▶ **What to produce**
Find every line of the records that has "with" and return it.

[Dataset entries]
┄┄┄┄┄┄┄┄┄┄┄┄┄┄┄┄┄┄┄┄

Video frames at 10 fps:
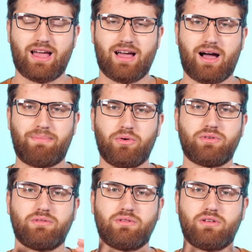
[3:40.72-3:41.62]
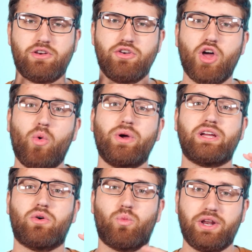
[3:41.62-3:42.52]
about knowing
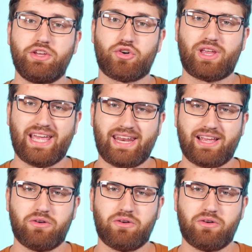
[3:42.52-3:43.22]
what you're getting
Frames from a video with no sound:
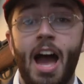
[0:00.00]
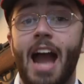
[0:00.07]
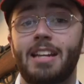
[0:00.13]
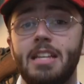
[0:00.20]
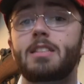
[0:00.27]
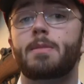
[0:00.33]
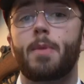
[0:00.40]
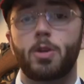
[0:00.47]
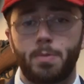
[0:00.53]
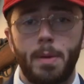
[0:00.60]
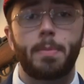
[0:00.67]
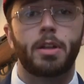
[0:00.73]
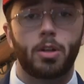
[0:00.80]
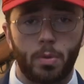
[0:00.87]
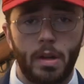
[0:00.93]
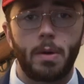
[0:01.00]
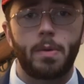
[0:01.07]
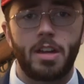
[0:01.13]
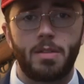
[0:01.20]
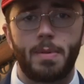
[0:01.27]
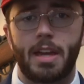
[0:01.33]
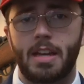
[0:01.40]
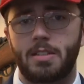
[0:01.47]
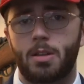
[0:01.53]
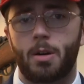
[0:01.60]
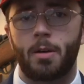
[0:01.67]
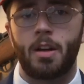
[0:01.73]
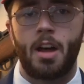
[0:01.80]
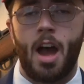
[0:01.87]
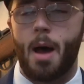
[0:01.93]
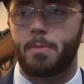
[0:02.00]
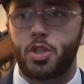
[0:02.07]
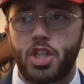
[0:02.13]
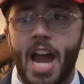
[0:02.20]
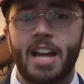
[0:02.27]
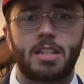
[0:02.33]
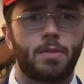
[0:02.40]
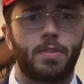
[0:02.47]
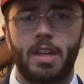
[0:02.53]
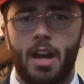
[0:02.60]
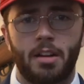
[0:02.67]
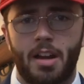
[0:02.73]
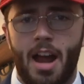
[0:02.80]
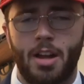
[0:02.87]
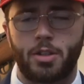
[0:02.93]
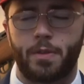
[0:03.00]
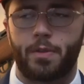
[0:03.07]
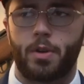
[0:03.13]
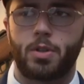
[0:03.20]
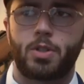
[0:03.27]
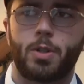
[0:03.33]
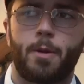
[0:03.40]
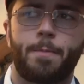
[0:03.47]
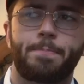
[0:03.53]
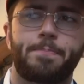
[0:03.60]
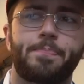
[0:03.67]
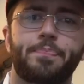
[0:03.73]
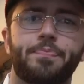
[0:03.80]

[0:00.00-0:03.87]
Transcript: ideas that most people agree with because they're objectively uncontroversial.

┄┄┄┄┄┄┄┄┄┄┄┄┄┄┄┄┄┄┄┄

▶ **Task result**
Frames from a video with no sound:
Transcript: ideas that most people agree with because they're objectively uncontroversial.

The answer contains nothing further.